*** Opening of Record set ***
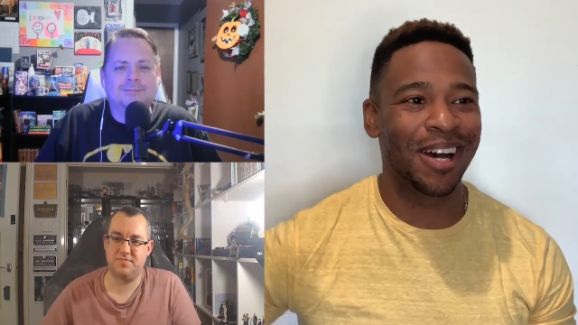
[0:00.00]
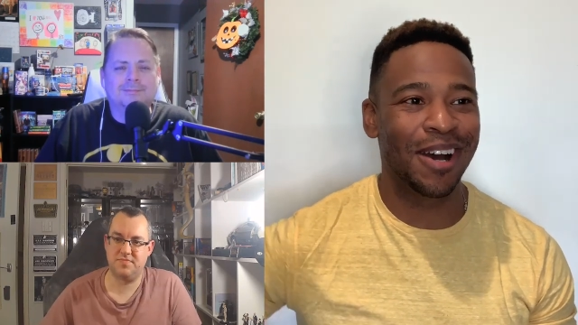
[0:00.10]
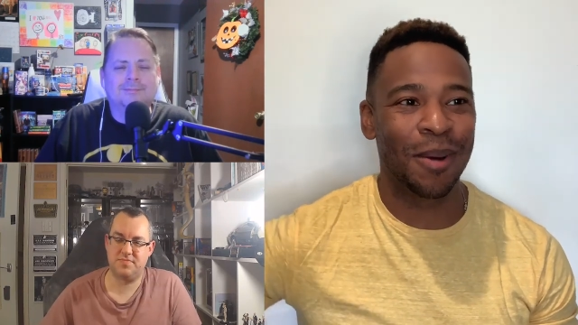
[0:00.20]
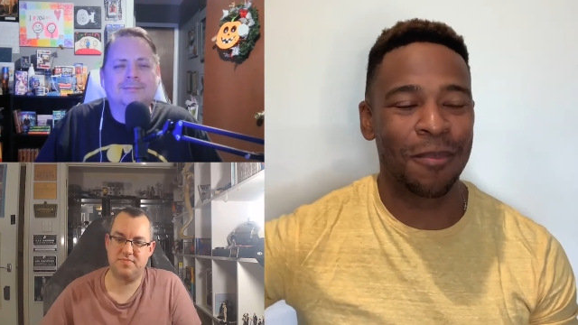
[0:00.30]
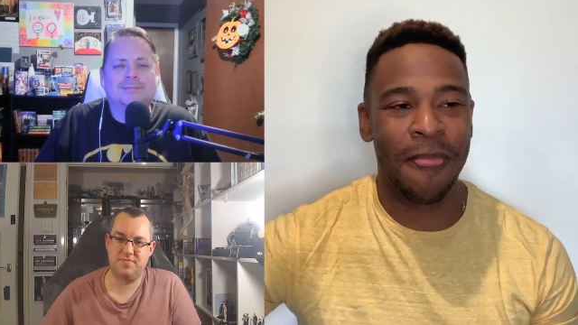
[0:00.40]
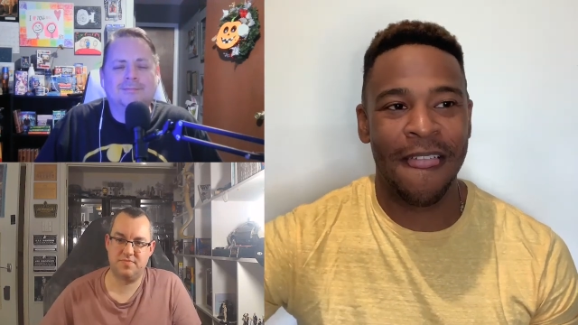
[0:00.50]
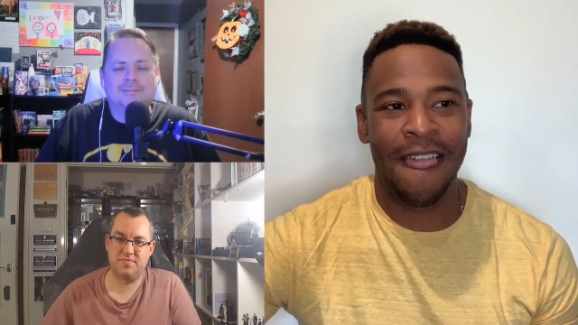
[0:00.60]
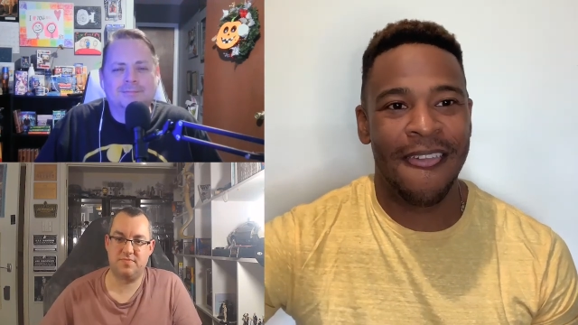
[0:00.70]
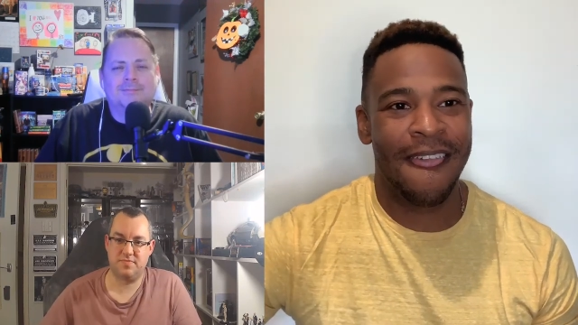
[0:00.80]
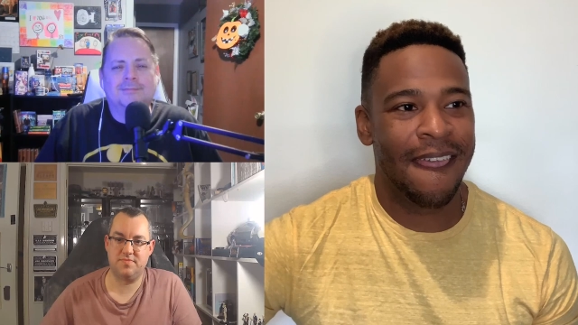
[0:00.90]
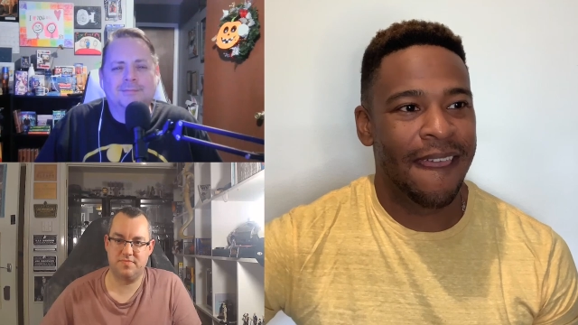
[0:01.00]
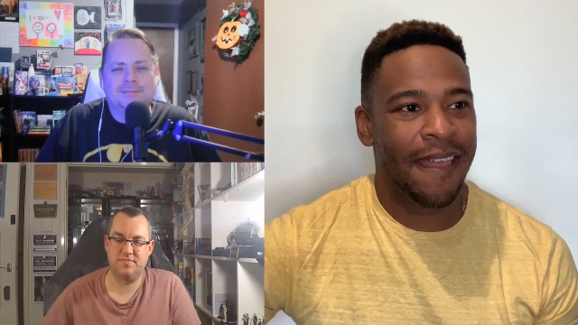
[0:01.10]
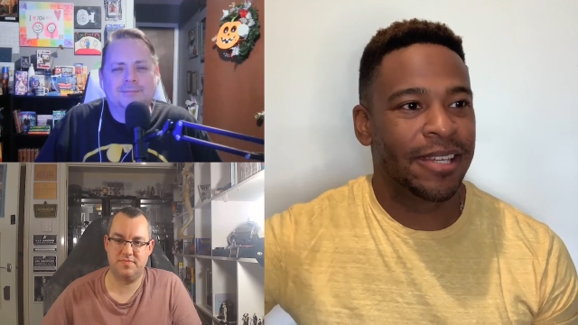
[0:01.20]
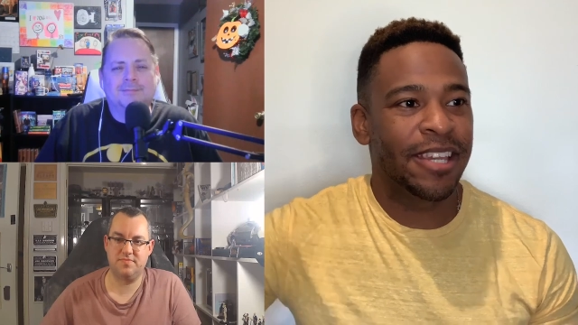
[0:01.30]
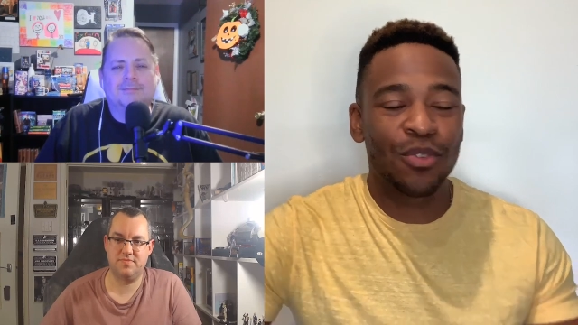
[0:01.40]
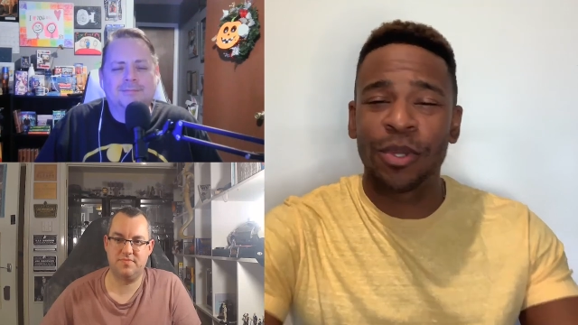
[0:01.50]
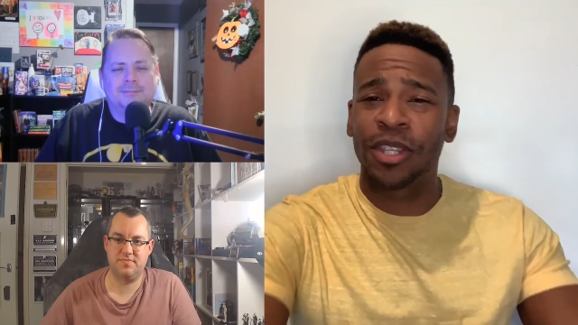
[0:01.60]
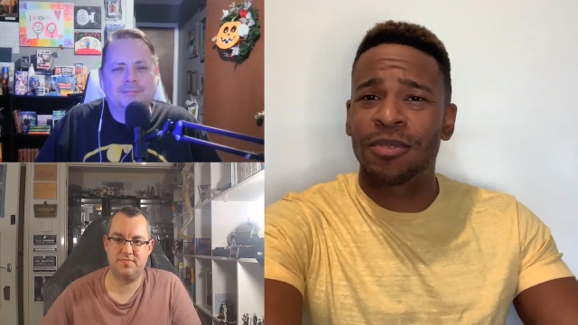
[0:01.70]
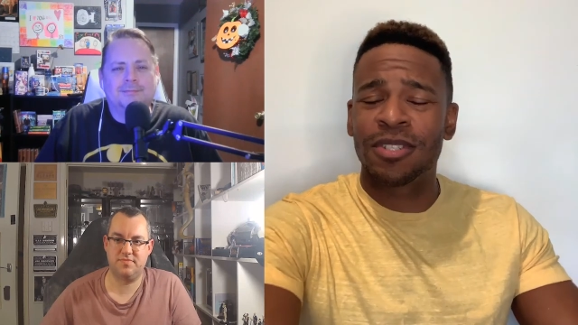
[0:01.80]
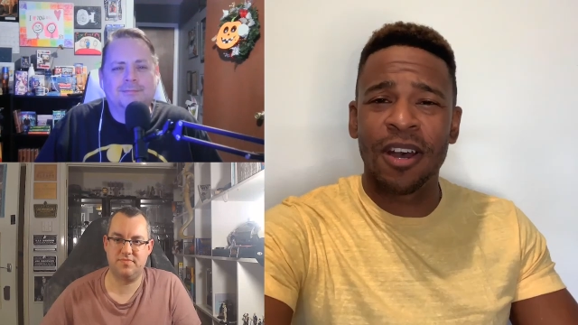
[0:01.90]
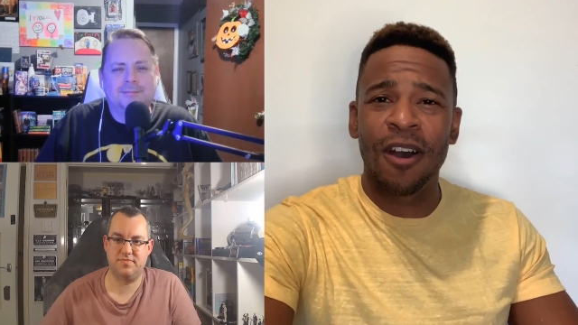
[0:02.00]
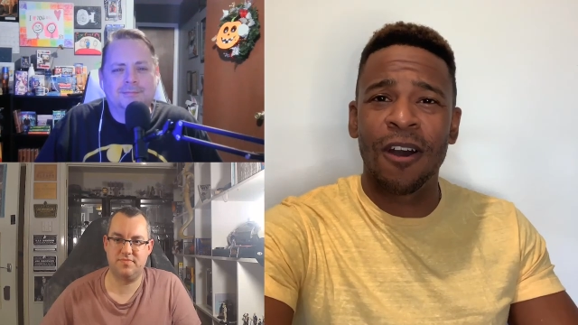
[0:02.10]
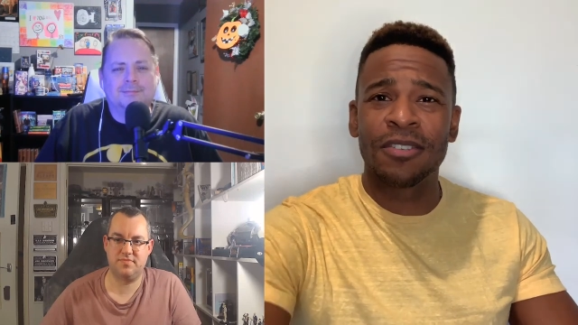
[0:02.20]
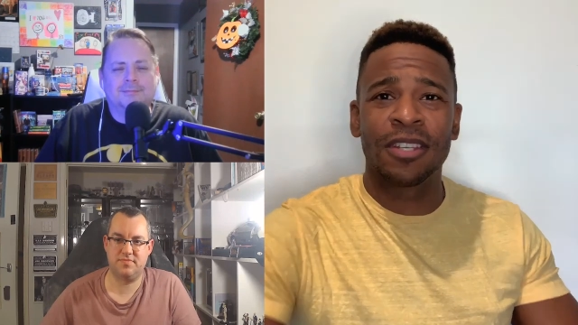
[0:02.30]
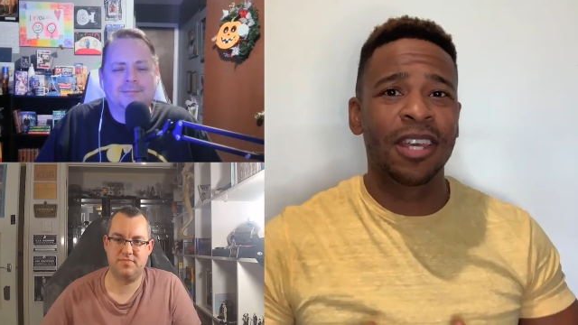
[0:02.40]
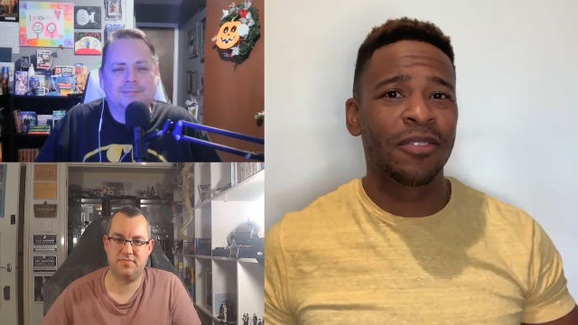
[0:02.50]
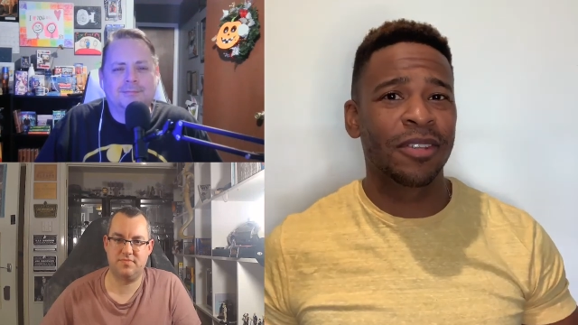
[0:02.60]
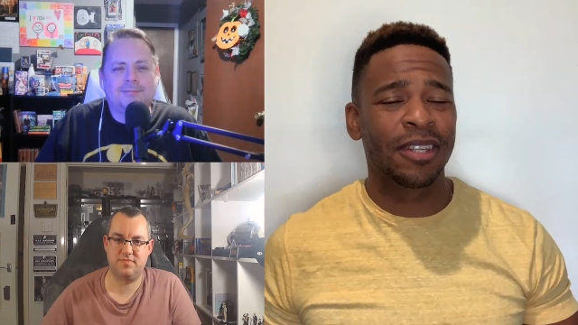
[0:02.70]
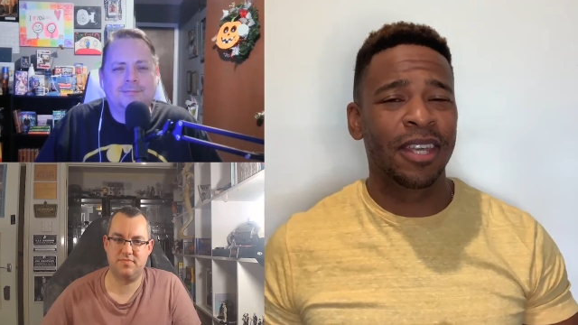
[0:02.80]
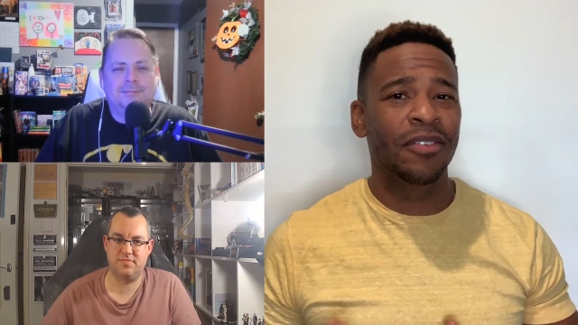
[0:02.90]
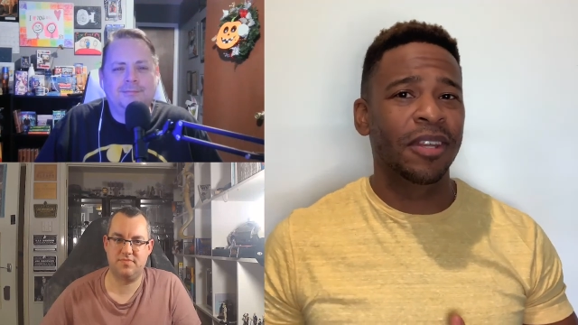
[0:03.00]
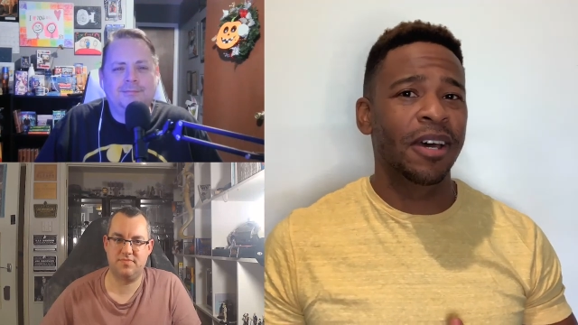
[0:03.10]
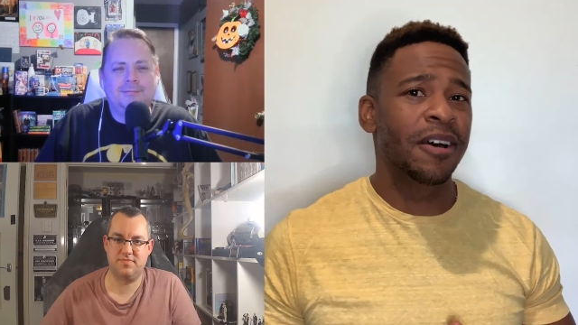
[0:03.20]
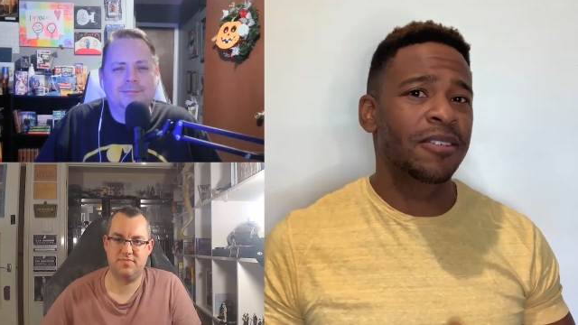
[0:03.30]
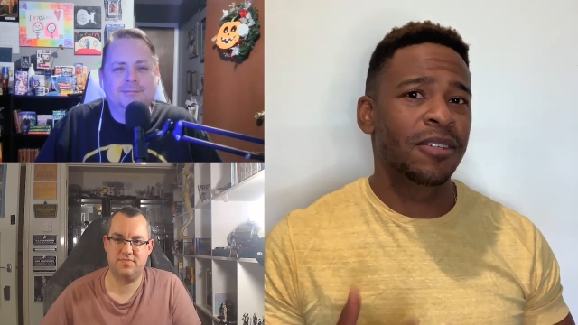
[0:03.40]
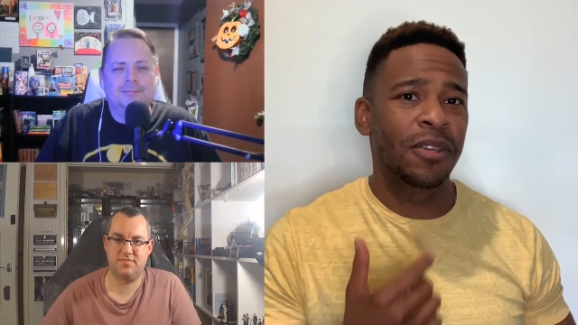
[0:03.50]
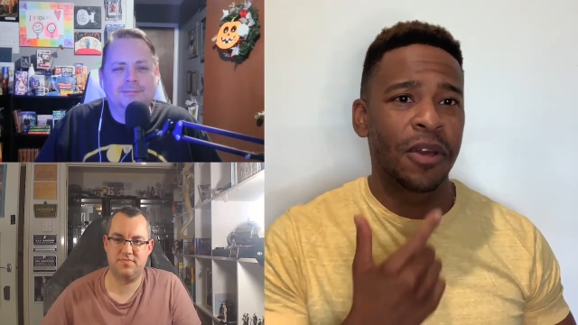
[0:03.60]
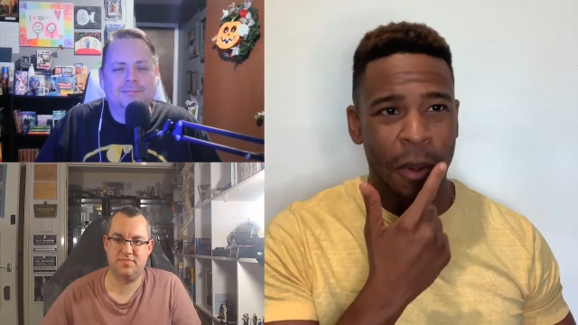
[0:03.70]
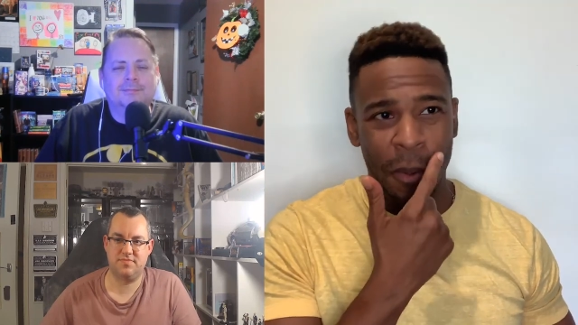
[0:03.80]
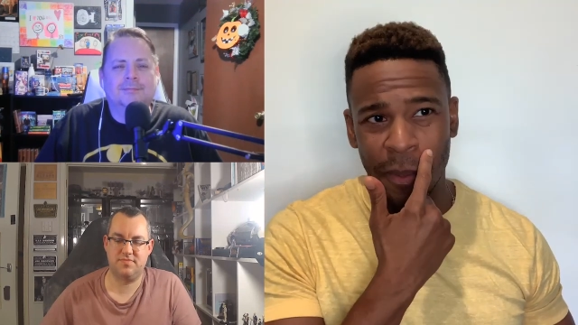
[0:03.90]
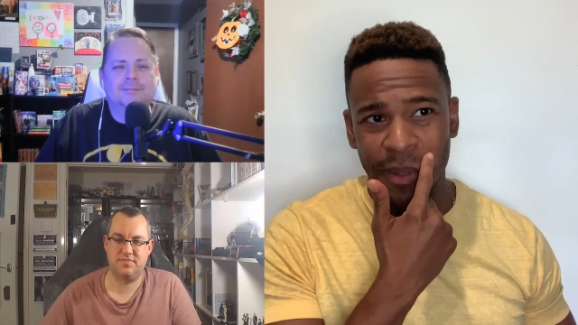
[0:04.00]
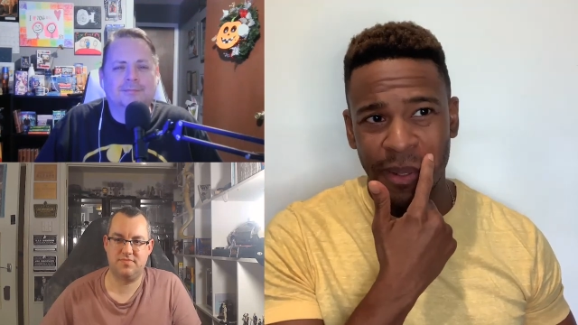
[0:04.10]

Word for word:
Speaker 1: um, just with themselves and even, even us, you know,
*** Close of Record set ***
**Work to be completed**
Each entry above should be written out verbatim, minus its pictures.

**Task answer**
[0:00.00]
[0:00.10]
[0:00.20]
[0:00.30]
[0:00.40]
[0:00.50]
[0:00.60]
[0:00.70]
[0:00.80]
[0:00.90]
[0:01.00]
[0:01.10]
[0:01.20]
[0:01.30]
[0:01.40]
[0:01.50]
[0:01.60]
[0:01.70]
[0:01.80]
[0:01.90]
[0:02.00]
[0:02.10]
[0:02.20]
[0:02.30]
[0:02.40]
[0:02.50]
[0:02.60]
[0:02.70]
[0:02.80]
[0:02.90]
[0:03.00]
[0:03.10]
[0:03.20]
[0:03.30]
[0:03.40]
[0:03.50]
[0:03.60]
[0:03.70]
[0:03.80]
[0:03.90]
[0:04.00]
[0:04.10]

Word for word:
Speaker 1: um, just with themselves and even, even us, you know,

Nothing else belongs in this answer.